Gallit’s Snapshot ISTE Presentation on Genius Hour

On June 29, 2015 I had the pleasure of presenting at ISTE 2015.  ISTE, or the International Society for Technology in Education, puts on a major conference every year. This most recent one was in Philadelphia, PA, and I was so excited to be able to share my Snapshot presentation on Genius Hour there.

TMMT-imageSnapshots presentations are meant to be about 30 minutes long and provide quick overviews, or a snapshot, of an educational topic. I kicked off my presentation by sharing the picture book The Most Magnificent Thing – a great way to introduce students to the idea of independent learning. Then I discussed why Genius Hour is important and how teachers can introduce Genius Hour in their classrooms.

The lovely people at ISTE recorded the session and were kind enough to give us permission to present it here. After you’ve browsed the Genius Hour Guidebook site for a bit, check this out!

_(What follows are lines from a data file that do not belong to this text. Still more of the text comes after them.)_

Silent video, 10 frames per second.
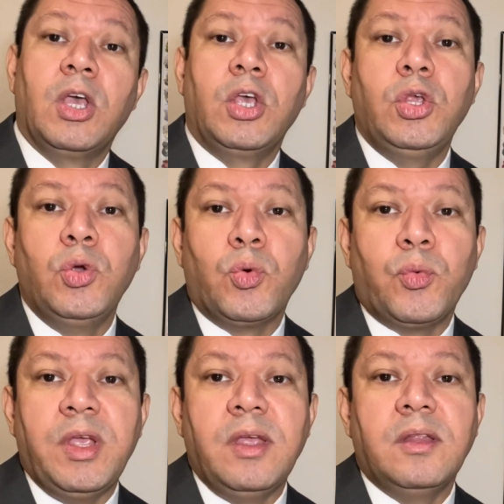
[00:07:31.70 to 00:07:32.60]
You
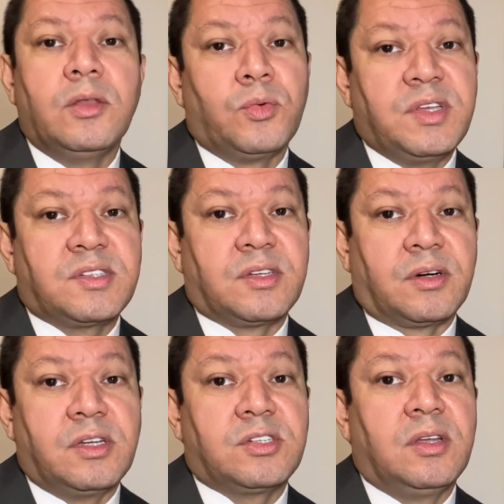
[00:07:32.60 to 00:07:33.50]
read and
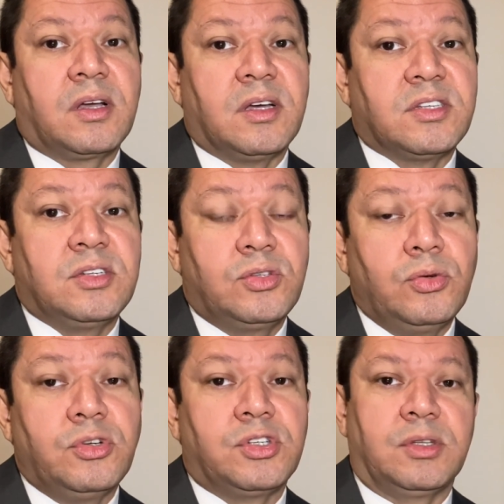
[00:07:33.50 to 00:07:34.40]
research the
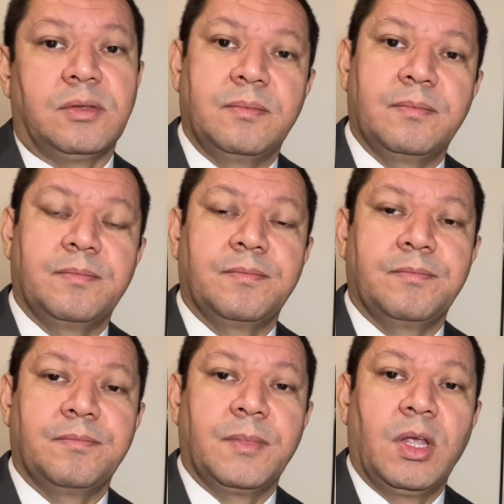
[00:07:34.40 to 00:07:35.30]
Constitution.
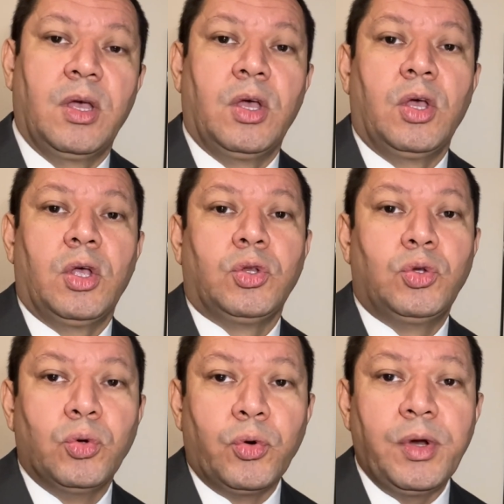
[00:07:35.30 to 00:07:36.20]

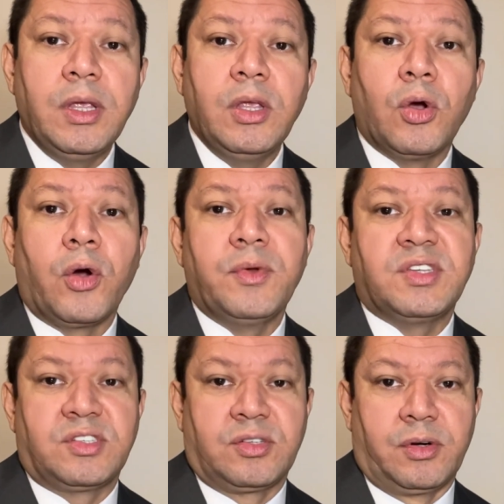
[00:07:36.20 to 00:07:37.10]
During your
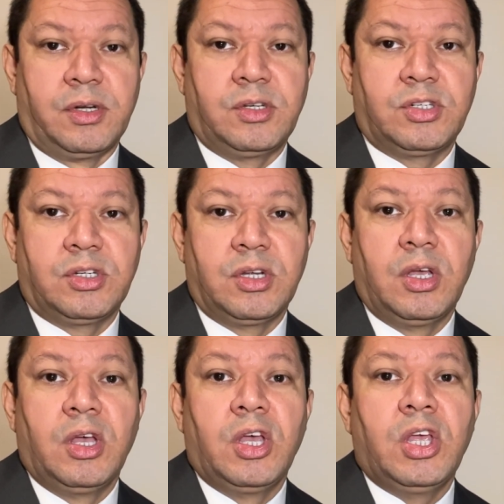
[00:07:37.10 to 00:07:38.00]
research,
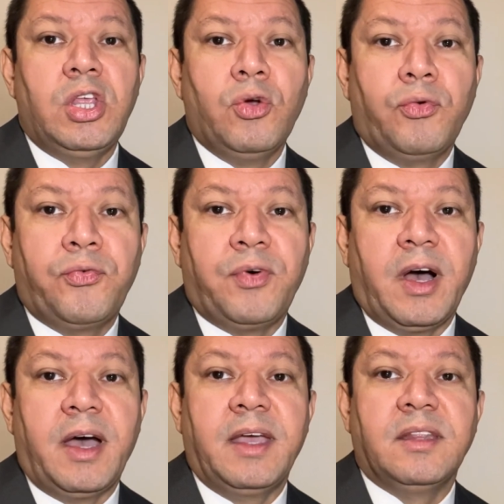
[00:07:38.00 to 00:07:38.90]
you
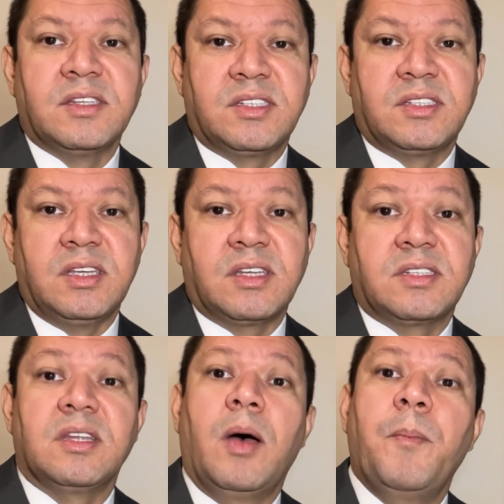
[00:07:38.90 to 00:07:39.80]
find the
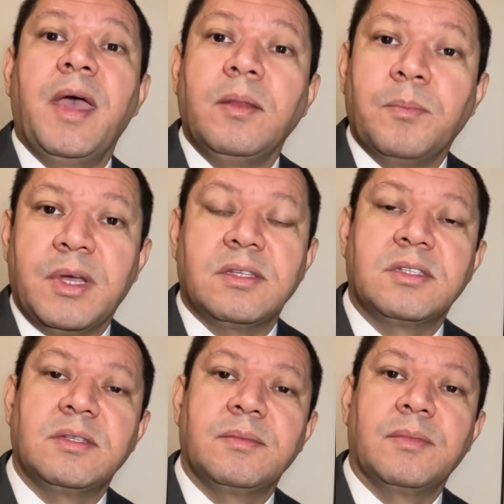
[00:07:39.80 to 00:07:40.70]
Sixth
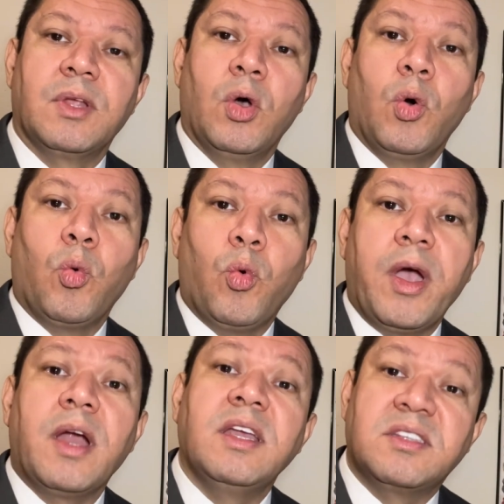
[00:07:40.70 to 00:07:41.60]
Amendment,
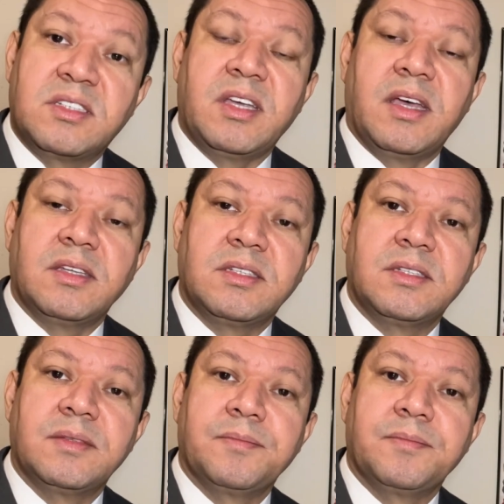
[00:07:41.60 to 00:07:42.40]
where it says,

ISTE 2015 Annual Conference – Used with permission

Gallit Zvi

Gallit Zvi is a vice principal and teacher in Surrey, BC, Canada who has taught 4th through 7th grade. Gallit has many years of experience mentoring both Teacher Candidates and experienced teachers and has coached many educators as they implement Genius Hour. She has also been a Faculty Associate in the Education Department at Simon Fraser University. Gallit blogs at Technology & Genius Hour: My Journey as a Teacher and Learner.

3 Responses

  1. Chris Pinta says:

    HI Gallit, watched your ISTE presentation on Genius Hour, loved. I was inspired after reading A.J. Juliani’s book last spring and decided to give GH a try this school year with my sixth grade students. Paul Solarz has been very helpful as I’ve reached out to him a few times. I do use the KWHLAQ and use Trello to help kids organize their thinking, as well as to keep me informed of their activities, however after watching your presentation and perusing your website I’m rethinking as my class moves into round three. I found after completing my second round that I did have students complete a lot earlier than others(as you referenced) and I was stuck trying to push them further, or critique what they did, which isn’t really the goal. As we move into round three this coming week, I’m definitely going to conference again with my class, and try to move them in the directions they feel comfortable going with their genius hour aspirations. Thank you for the inspiration.

  2. Gallit Zvi says:

    Hey Chris,

    Thanks for watching and for commenting! Sorry it took me so long to see this and comment back! Anyway, I know you are doing awesome things (from twitter!)…but what did you decide about Genius Hour? Did you and your students change it up?

    We need an update 🙂


    • Chris Pinta says:

      I definitely changed it and already had two presentations. Students understand that they present when they’re ready; also using they star and polish concept for peer evaluations. Using your presentation expectations from chapter four I put together the rubric I think you’ve seen, shared it with my student’s and used it to provide them with feedback.